__What to work on__. Give again, exactly, every line of the entries below from the one that has "[0:03.00-0:04.00]" to the last.

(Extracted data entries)

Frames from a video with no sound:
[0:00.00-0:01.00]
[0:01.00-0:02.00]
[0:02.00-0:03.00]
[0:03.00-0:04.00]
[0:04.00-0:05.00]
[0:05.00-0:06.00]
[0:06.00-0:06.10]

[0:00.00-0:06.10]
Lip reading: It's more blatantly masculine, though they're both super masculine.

__Written reply__.
[0:03.00-0:04.00]
[0:04.00-0:05.00]
[0:05.00-0:06.00]
[0:06.00-0:06.10]

[0:00.00-0:06.10]
Lip reading: It's more blatantly masculine, though they're both super masculine.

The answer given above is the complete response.